Now, then, Dr. King.  Everyone rightly remembers his monumental 1963 Lincoln Memorial [how appropriate] “I have a dream” speech about people being judged by the content of their character rather than by the color of their skin, but the speech that got to me most was this truly American prophet’s speech on the next-to-last night of his life.  He said: I’ve been to the mountain top, I’ve seen the promised land, that I may not get there with you, but we as a people will get there.  Dr. King may never have heard of Theodor Herzl, but he agreed with Herzl that achieving justice necessitates more than having a dream, that if you will it through action, it becomes reality, not just a dream.

So these are my half-dozen American heroes – Hank Greenberg, Jackie Robinson, Satchel Paige, Andrea Levin, Mort Klein, Martin Luther King.  Each of them recognized early on the need to confront a great injustice that the vast majority would not recognize or face, and each of them stayed the course in confronting it.  What makes them our heroes is their inspiration to us.

I want to end with retelling an incident of American Jewish participation in Dr. King’s struggle early on, I do not know, but perhaps even before the involvement of Dr. King.  Post-World War II days saw the culmination of Zionists’ long struggle to re-establish homeland independence of the Jewish people in Israel.  American Jews involved themselves through both the Ben-Gurion-led Jewish Agency in Israel and the more militant Revisionist-wing Irgun Zva’i Leumi-associated American League for a Free Palestine.  The American playwright Ben Hecht wrote an exceedingly moving production, “A Flag Is Born,” for the latter, starring Paul Muni.

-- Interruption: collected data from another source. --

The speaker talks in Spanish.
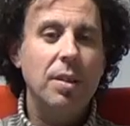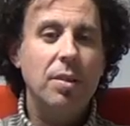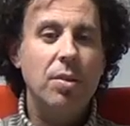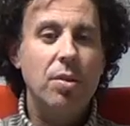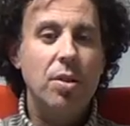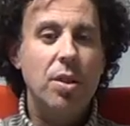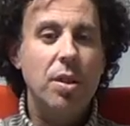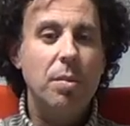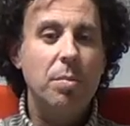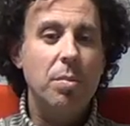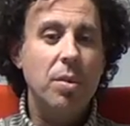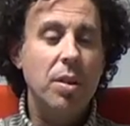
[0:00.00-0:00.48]
No
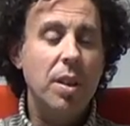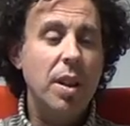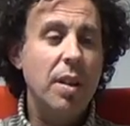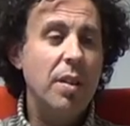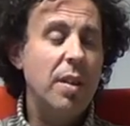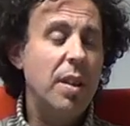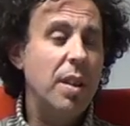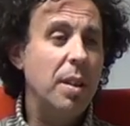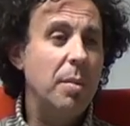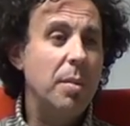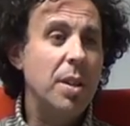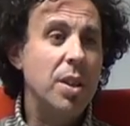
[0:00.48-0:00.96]
sé, podría
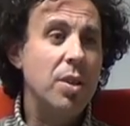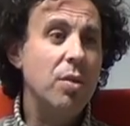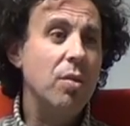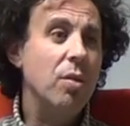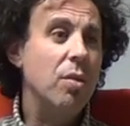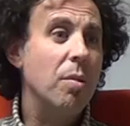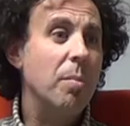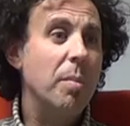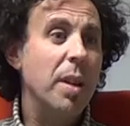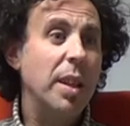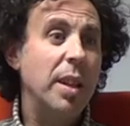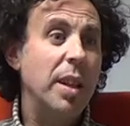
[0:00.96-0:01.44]
hacer diversión
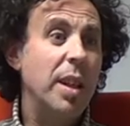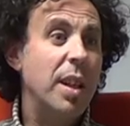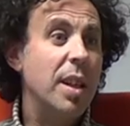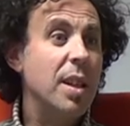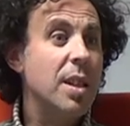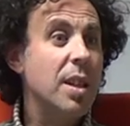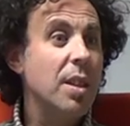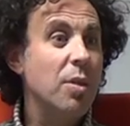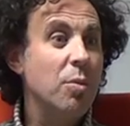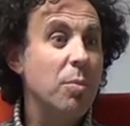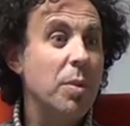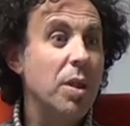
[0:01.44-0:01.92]
con banderas
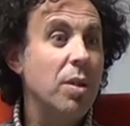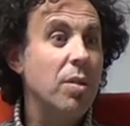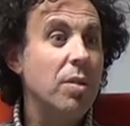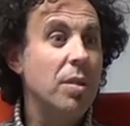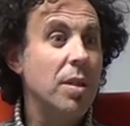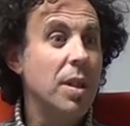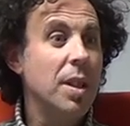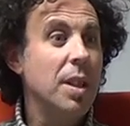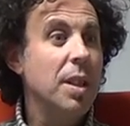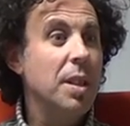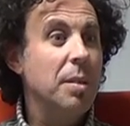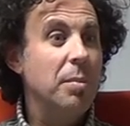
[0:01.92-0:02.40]
a lo mejor.
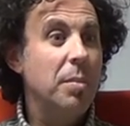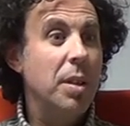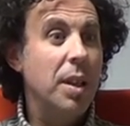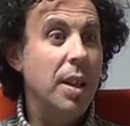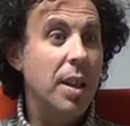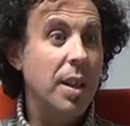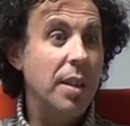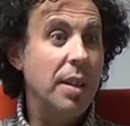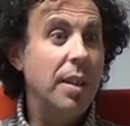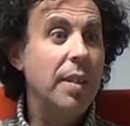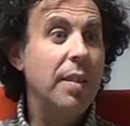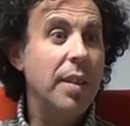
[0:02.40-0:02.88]
Me
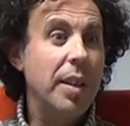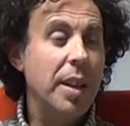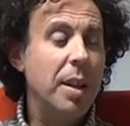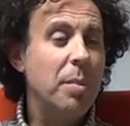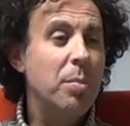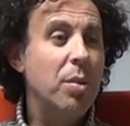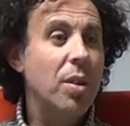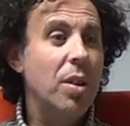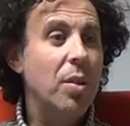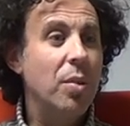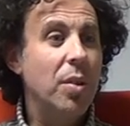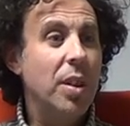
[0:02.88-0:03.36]
garantizaría
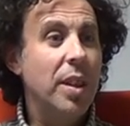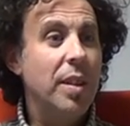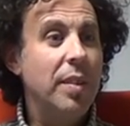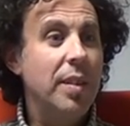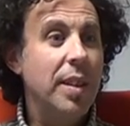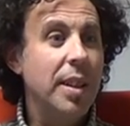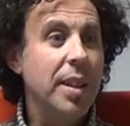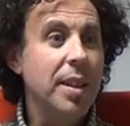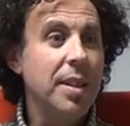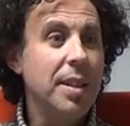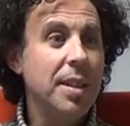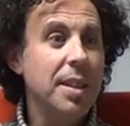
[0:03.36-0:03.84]
poca
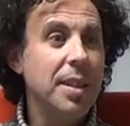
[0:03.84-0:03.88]
audiencia.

The following is from a book I just reported on, Murray Greenfield’s The Jews Secret Fleet, on the Aliyah Bet, itself a physical confrontation of Jewish refugee-laden ships with British destroyers enforcing the British blockade barring Palestine to the Jews conducted very much in the manner of Dr. King’s civil rights marches in the American South.  Pp 97-98:

“Scheduled to play for four weeks, the show [“A Flag Is Born”] extended its Broadway run to 10 weeks and then went on the road.  Before opening in Boston on February 18, 1947, ‘A Flag is Born’ was scheduled to play in Washington, D.C.  But racial segregation was the rule at the time in the nation’s capital, and the American League for a Free Palestine announced that it would not allow the play to be performed at the National Theatre if Blacks were barred from the better seats.  The producers obtained a commitment for unsegregated seating from the Maryland Theatre in Baltimore and organized a special railroad car to bring members of Congress to the performance as their guests.  The American League for a Free Palestine announced in a press release:

“’For the first time in the history of the State of Maryland, negroes were permitted to attend the legitimate theatre without discrimination.  Negro segregation at the theatre was broken Tuesday, February 11th, when the Maryland Theatre sold orchestra and box seats to ‘A Flag is Born’ to anyone who asked for them without reference to race or color.  About ten negroes witnessed the performance from choice seats.’

“Ben Hecht sent a telegram from Hollywood expressing satisfaction that his play served as ‘the instrument to break down one of the most un-American and undemocratic practices that has disgraced our country.’

“’The incident,’ Hecht said, ‘is forceful testimony to the proposition that to fight discrimination and injustice to one group of human beings affords protection to every other group.’”

I.e., the heroes of one inspire the workers of all.